Anthony Albanese after the match with the victorious NSW team
Anthony Albanese after the match with the victorious NSW team. Photograph: Mike Bowers/The Guardian

National Rugby League CEO Andrew Abdo was on the sidelines of the match, having earlier briefly played for Queensland, to witness first-hand another refereeing controversy. Sadly the Parliament House playing fields do not have video replay or bunker facilities but photos from the game are filtering in to show Wells had a case.

News Corp has published photos showing Wells appearing to get a touch on the PM’s side as he dived for the try. Albanese’s own social media team posted a pic from a slightly different angle, also showing Wells reaching out to claim a touch.

Albanese joked in a sideline TV interview:

I scored the try to put it 3-1 ahead and at that point I think the game should have been stopped at halftime. Apparently these other referees, this fellow called Andrew Abdo from the NRL, he is sort of trying to run the show.

We’ve reached out to the NRL for comment on yet another refereeing controversy.

Updated at 20.13 EDT

Jacinda Ardern pledges millions to fund Samoan climate projects

AAP has an update on New Zealand prime minister Jacinda Ardern’s visit to Samoa:

New Zealand has made a multimillion-dollar pledge to fund Samoan climate projects and to rebuild an Apia waterfront market.

Jacinda Ardern at Faleolo international airport in Samoa yesterday
Jacinda Ardern at Faleolo international airport in Samoa yesterday.

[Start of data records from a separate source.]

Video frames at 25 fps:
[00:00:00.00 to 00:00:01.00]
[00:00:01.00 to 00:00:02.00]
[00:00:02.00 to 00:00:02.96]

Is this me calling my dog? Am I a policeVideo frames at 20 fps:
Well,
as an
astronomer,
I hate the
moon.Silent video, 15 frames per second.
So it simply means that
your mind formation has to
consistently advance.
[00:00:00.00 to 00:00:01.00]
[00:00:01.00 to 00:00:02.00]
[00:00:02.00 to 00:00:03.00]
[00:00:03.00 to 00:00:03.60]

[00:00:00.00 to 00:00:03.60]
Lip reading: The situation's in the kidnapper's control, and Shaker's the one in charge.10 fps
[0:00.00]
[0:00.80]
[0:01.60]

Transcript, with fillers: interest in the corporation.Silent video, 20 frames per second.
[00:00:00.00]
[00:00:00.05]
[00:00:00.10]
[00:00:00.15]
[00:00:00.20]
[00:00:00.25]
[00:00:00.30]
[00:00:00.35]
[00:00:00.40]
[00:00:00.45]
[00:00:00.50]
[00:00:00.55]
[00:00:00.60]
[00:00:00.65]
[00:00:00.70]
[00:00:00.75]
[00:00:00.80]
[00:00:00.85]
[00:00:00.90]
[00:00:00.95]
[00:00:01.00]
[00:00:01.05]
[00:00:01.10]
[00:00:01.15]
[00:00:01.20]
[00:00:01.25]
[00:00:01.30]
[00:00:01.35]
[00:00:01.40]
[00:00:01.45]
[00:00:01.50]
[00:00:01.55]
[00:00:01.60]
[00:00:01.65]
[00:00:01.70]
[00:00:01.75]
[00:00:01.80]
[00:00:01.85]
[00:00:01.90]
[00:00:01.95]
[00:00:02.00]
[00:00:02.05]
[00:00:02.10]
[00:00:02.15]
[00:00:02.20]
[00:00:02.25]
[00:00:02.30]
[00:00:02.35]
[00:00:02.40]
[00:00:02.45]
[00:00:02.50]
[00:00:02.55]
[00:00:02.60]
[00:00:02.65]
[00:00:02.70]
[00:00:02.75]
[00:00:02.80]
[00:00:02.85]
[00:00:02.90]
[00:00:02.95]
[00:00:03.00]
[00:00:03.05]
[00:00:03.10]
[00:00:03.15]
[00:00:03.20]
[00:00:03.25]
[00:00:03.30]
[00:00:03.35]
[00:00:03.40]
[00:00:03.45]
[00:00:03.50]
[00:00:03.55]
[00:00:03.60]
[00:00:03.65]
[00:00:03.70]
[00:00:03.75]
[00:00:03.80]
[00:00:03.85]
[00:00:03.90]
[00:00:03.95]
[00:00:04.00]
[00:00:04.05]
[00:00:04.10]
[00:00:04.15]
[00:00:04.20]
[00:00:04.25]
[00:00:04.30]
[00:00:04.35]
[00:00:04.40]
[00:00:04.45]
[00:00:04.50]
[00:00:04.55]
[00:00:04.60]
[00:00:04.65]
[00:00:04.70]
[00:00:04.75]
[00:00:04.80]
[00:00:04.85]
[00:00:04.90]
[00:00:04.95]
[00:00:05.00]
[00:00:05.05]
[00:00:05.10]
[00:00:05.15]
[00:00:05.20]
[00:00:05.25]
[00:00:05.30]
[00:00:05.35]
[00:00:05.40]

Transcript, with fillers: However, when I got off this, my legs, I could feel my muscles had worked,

Photograph: Ben Mckay/AAP

Prime minister Jacinda Ardern announced NZ$27m (A$24.3m) for the Pacific nation, with climate investments to be decided in tandem between the two governments:

This funding will help build Samoa’s resilience to the impacts of climate change and its transition to a low emissions economy.

Ardern is in Samoa on a two-day visit on the occasion of the 60th anniversary of both Samoan independence and the signing of a treaty of friendship between the two countries.

The New Zealand delegation – including the opposition leader, other MPs, business and religious leaders – were the first arrivals after Samoa relaxed its border regime yesterday to allow international tourists to visit again.